§ PROBLEM TO SOLVE
Output the entries as they appear, skipping images.

§ GIVEN ENTRIES
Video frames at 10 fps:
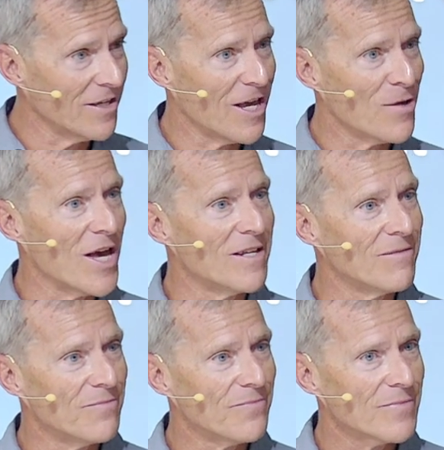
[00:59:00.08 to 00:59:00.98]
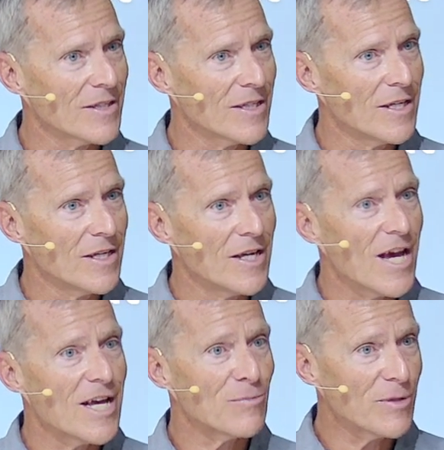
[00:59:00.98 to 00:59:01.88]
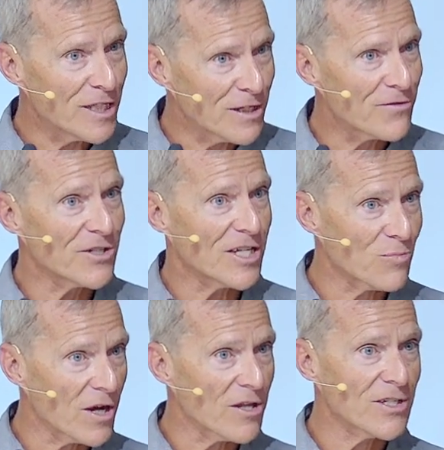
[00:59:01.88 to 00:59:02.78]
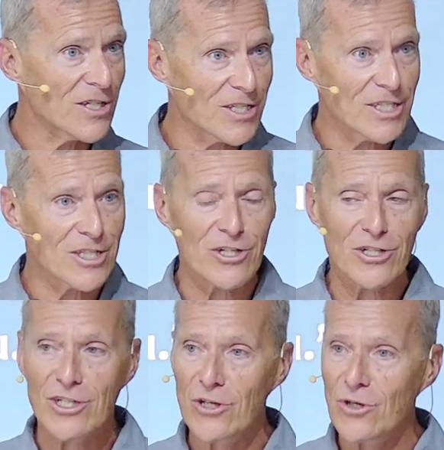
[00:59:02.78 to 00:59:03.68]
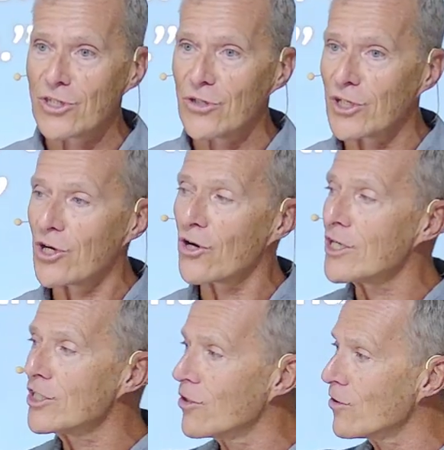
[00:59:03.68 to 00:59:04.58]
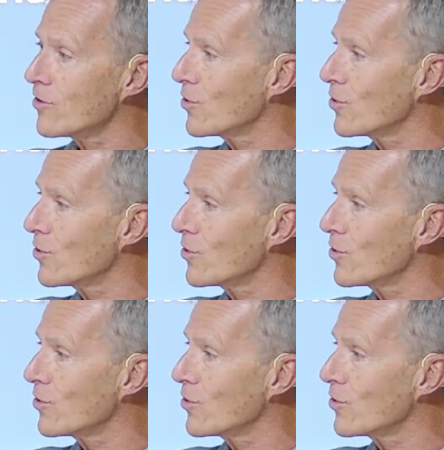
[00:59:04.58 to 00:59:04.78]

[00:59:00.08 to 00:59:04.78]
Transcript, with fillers: Amen? as believers, as brothers and sisters, you know, to encourage those who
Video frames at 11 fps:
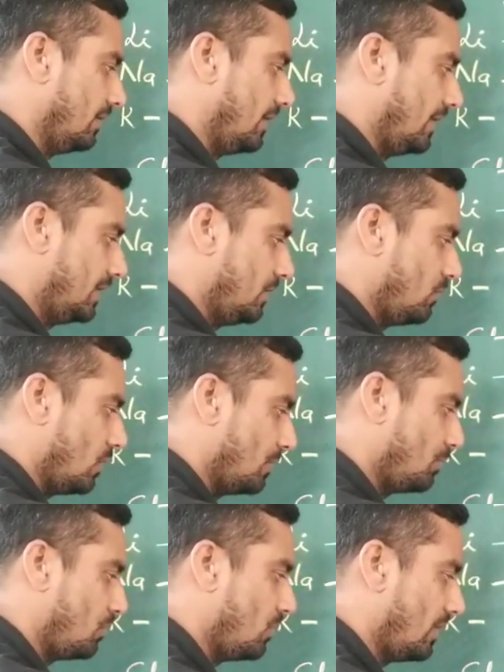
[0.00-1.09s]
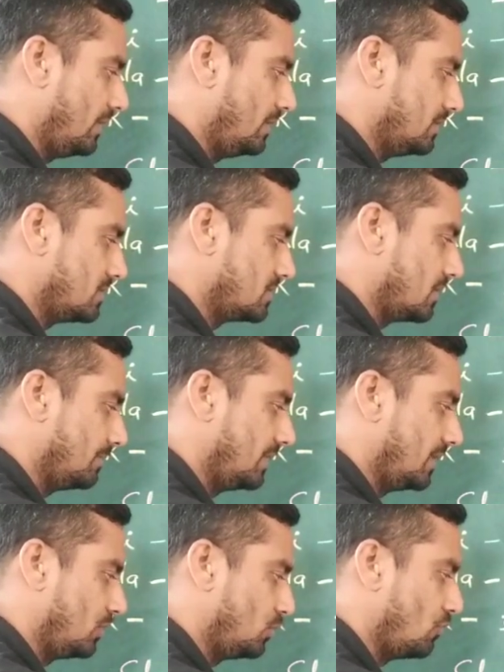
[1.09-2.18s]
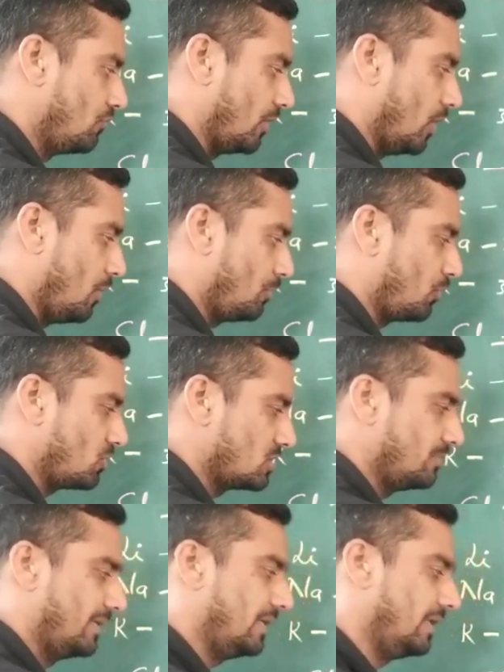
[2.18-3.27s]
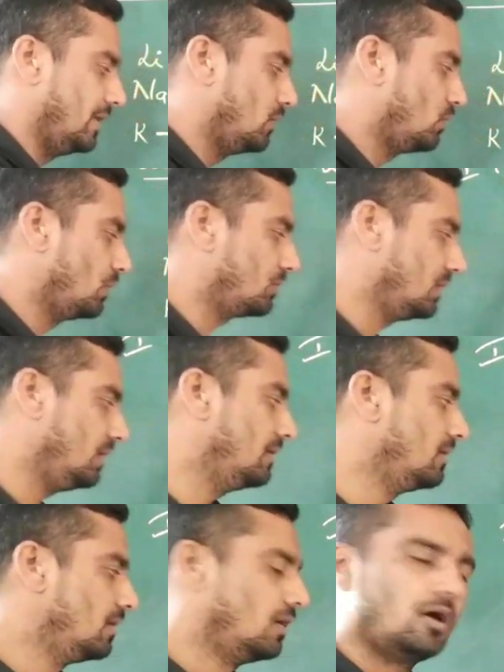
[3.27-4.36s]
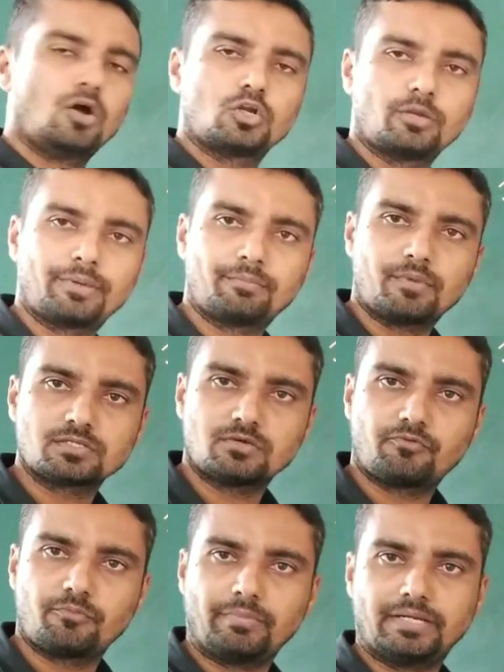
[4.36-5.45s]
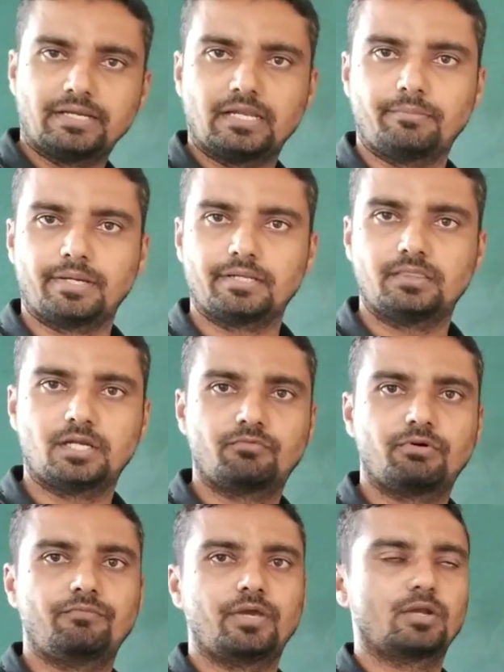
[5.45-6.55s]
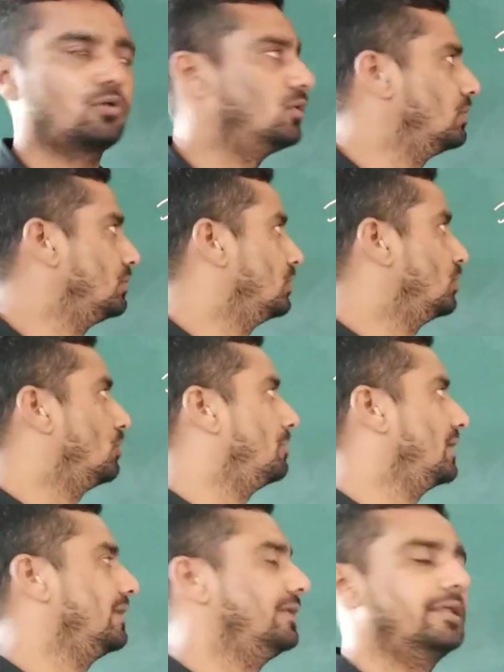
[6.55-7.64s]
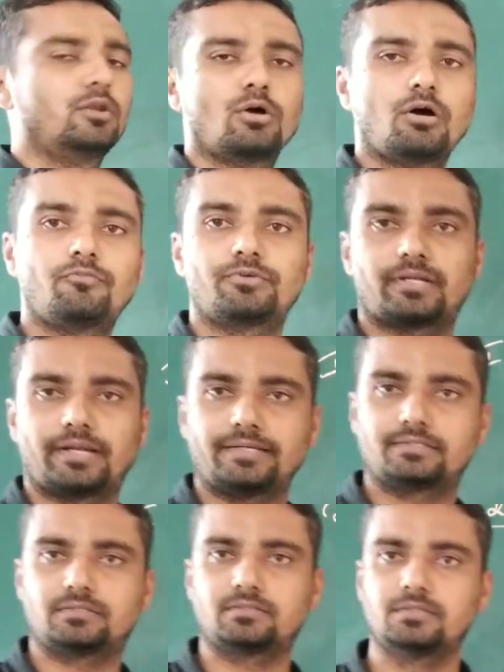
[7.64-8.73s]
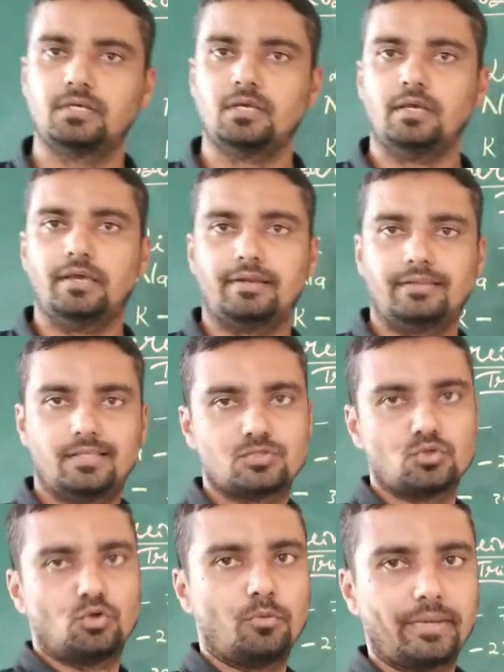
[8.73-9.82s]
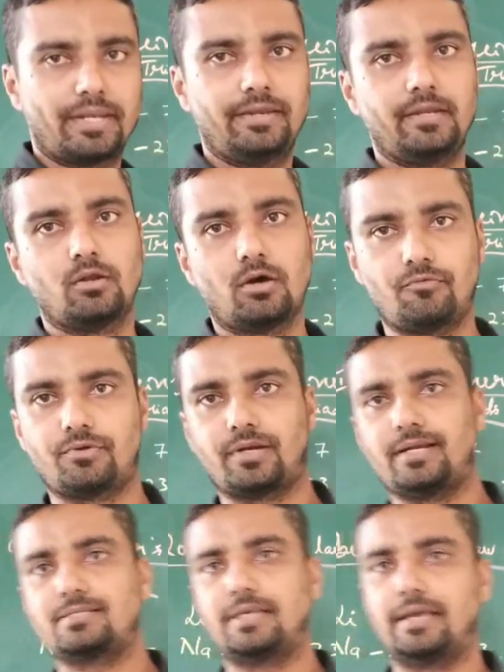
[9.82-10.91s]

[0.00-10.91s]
81 point something 25, approximately equal to the atomic mass of middle element. That one we are called the Doberanian law of triads. In this Doberanian law of triads,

§ WORKED SOLUTION
Video frames at 10 fps:
[00:59:00.08 to 00:59:00.98]
[00:59:00.98 to 00:59:01.88]
[00:59:01.88 to 00:59:02.78]
[00:59:02.78 to 00:59:03.68]
[00:59:03.68 to 00:59:04.58]
[00:59:04.58 to 00:59:04.78]

[00:59:00.08 to 00:59:04.78]
Transcript, with fillers: Amen? as believers, as brothers and sisters, you know, to encourage those who
Video frames at 11 fps:
[0.00-1.09s]
[1.09-2.18s]
[2.18-3.27s]
[3.27-4.36s]
[4.36-5.45s]
[5.45-6.55s]
[6.55-7.64s]
[7.64-8.73s]
[8.73-9.82s]
[9.82-10.91s]

[0.00-10.91s]
81 point something 25, approximately equal to the atomic mass of middle element. That one we are called the Doberanian law of triads. In this Doberanian law of triads,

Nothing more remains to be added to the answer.